ABOUT THIS TASK -> Your task is to transcribe each record exactly and to omit every image.

SOURCE DATA ->

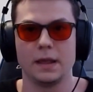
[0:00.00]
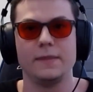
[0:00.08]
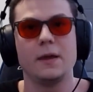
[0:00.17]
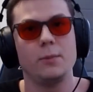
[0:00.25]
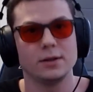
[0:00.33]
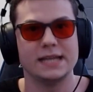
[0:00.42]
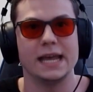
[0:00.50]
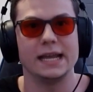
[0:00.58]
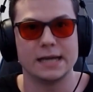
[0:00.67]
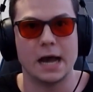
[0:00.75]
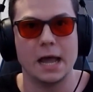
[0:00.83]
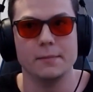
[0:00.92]
they will take
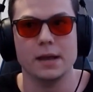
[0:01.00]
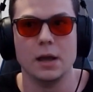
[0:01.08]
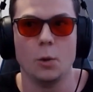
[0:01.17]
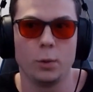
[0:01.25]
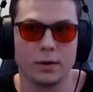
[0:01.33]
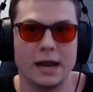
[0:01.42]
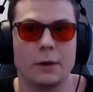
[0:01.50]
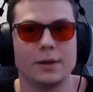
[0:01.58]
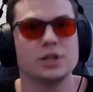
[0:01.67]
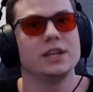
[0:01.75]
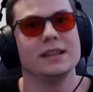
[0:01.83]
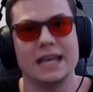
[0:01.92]
time, we're now
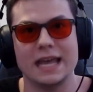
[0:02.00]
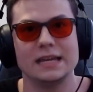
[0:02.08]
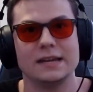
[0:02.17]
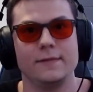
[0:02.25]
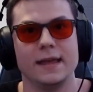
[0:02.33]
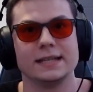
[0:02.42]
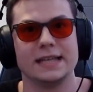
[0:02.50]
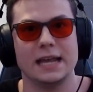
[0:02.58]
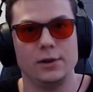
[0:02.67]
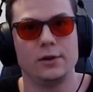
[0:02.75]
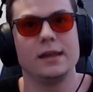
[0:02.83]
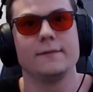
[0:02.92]
reaching the end of this
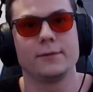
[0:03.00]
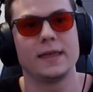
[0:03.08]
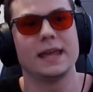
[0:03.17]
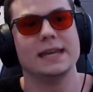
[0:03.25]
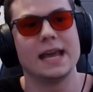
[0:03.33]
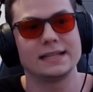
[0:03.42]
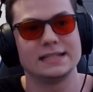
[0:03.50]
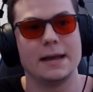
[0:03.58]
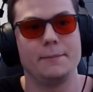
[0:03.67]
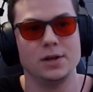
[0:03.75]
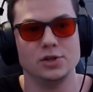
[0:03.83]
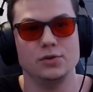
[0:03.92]
and looking for that next
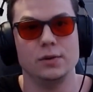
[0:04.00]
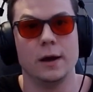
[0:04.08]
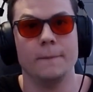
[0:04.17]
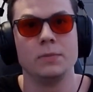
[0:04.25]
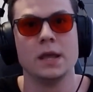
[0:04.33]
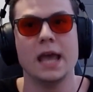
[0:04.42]
step in Juno.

PROBLEM SOLUTION ->
[0:00.00]
[0:00.08]
[0:00.17]
[0:00.25]
[0:00.33]
[0:00.42]
[0:00.50]
[0:00.58]
[0:00.67]
[0:00.75]
[0:00.83]
[0:00.92]
they will take
[0:01.00]
[0:01.08]
[0:01.17]
[0:01.25]
[0:01.33]
[0:01.42]
[0:01.50]
[0:01.58]
[0:01.67]
[0:01.75]
[0:01.83]
[0:01.92]
time, we're now
[0:02.00]
[0:02.08]
[0:02.17]
[0:02.25]
[0:02.33]
[0:02.42]
[0:02.50]
[0:02.58]
[0:02.67]
[0:02.75]
[0:02.83]
[0:02.92]
reaching the end of this
[0:03.00]
[0:03.08]
[0:03.17]
[0:03.25]
[0:03.33]
[0:03.42]
[0:03.50]
[0:03.58]
[0:03.67]
[0:03.75]
[0:03.83]
[0:03.92]
and looking for that next
[0:04.00]
[0:04.08]
[0:04.17]
[0:04.25]
[0:04.33]
[0:04.42]
step in Juno.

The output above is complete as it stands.